JAKARTA -- The Indonesian rupiah fell to its lowest mark against the U.S. dollar in 20 years as investors grow increasingly weary of holding emerging market assets after another plunge in the Argentine peso.
The currency hit 14,840 rupiah to the greenback on midnight Friday, its lowest against the dollar since July 1998 following the Asian financial crisis.
The central bank has intervened to prop up the currency. "Bank Indonesia's commitment to maintain economic stability is very strong, especially the stability of the rupiah exchange rate," said Perry Warjiyo, governor of Bank Indonesia, the country's central bank. "Therefore, we intensify or we increase ... the volume of intervention in the forex market."
The latest sell-off was prompted by the plunge in the Argentine peso on Thursday, which fell to a record low against the dollar even as the country's central bank raised its key interest rate by 1500 basis points to 60%. The move stoked fresh fears of emerging market assets among international investors.

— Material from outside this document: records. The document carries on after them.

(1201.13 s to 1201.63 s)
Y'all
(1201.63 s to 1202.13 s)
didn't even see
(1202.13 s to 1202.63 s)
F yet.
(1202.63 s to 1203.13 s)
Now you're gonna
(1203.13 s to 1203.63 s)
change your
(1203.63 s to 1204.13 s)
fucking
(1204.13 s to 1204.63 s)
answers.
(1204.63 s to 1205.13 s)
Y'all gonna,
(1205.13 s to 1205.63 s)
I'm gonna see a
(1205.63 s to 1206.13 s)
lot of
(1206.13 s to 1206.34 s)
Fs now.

The Indonesian currency had been falling since the start of the year amid concerns over heightening trade tensions between the U.S. and China, as well as the financial crisis engulfing Turkey.
Friday's fall means the rupiah has dropped as much as 8.7% since the start of the year, despite Bank Indonesia raising its interest rate by a total of 125 basis points since May and burning through foreign currency reserves, which stood at $111.9 billion in July, down 10.5% compared to the end of January.
The governor stressed that the country's economic condition "is strong and resistant," and that the bank will "continue to be aware of what is happening in other countries," including Turkey and Argentina.
Indonesia, which was one of the so-called Fragile 5 countries during the Taper Tantrum in 2013, is prone to large sell-offs in times of market stress due to economic fundamentals. The nation's current-account deficit widened to $8 billion in the second quarter of this year -- the most in nearly four years -- and its trade deficit clocked in at a five-year high of $2 billion in July.
Indonesian President Joko Widodo, who is eyeing a second term, is keen to keep the rupiah under control as a falling currency may translate into higher living costs, which could cost him April's presidential election next year.
Jakarta has sought to improve its trade position by introducing an array of policies. President Widodo has said publicly that he wants to boost tourism to bring in more foreign cash, while ordering increased use of locally produced palm-oil biodiesel fuels to wean the country away from imported fuels.
The government is also aiming to raise import tariffs on 900 consumer items to slow imports.